The study, published in PNAS last week , aimed at finding "convergent evolution" between the two coexisting but genetically distinct populations. Convergent evolution means that, under selection pressure (such as for example a widespread epidemic), distinct genomes are forced to converge independently to the same allele because that particular allele confers protection against the epidemic.

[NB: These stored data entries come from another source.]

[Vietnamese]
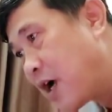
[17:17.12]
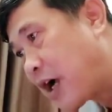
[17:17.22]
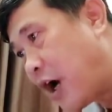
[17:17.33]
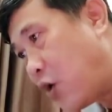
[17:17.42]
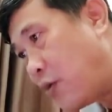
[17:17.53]

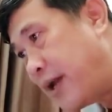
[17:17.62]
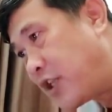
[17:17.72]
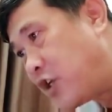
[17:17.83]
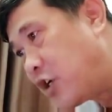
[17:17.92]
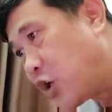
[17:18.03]
Cậu bị
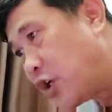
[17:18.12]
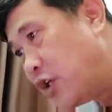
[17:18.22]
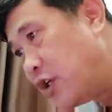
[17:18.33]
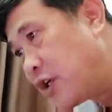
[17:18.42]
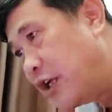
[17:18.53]
thương rồi,
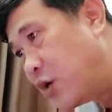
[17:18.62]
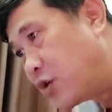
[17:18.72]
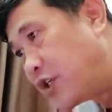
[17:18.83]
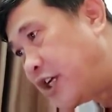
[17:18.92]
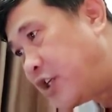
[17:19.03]

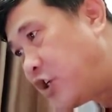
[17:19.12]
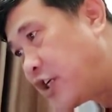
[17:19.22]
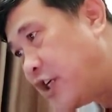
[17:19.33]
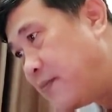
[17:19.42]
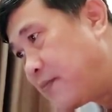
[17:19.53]
điều trị trước đi.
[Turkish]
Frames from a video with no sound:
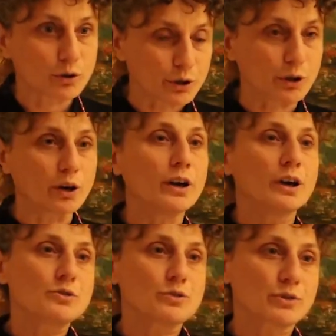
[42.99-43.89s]
koruyor.
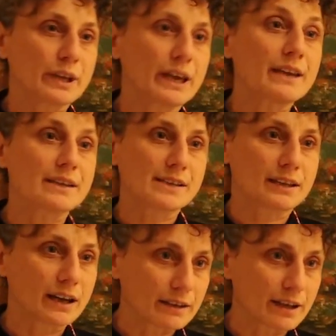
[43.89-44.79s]
Çünkü ne?
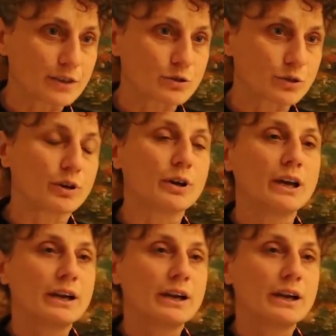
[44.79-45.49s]
Yasalar değişiyor.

"We hypothesized that despite their different ethnic and genetic backgrounds, the strong infectious pressure exerted by the major epidemics of the last millennium (of which epidemics of plague are probably the most significant) has led to convergent evolution: specific immune genes, selected during these European epidemics, become signatures that differ from those found in the Northwest Indian populations from whom the Rroma have derived ."Laayouni et al.  found several gene clusters under positive selection, of which one in particular (TLR1, TLR6, and TLR10) code for receptors that modulate responses to Yersinia pestis, the bacterium responsible for the bubonic plague.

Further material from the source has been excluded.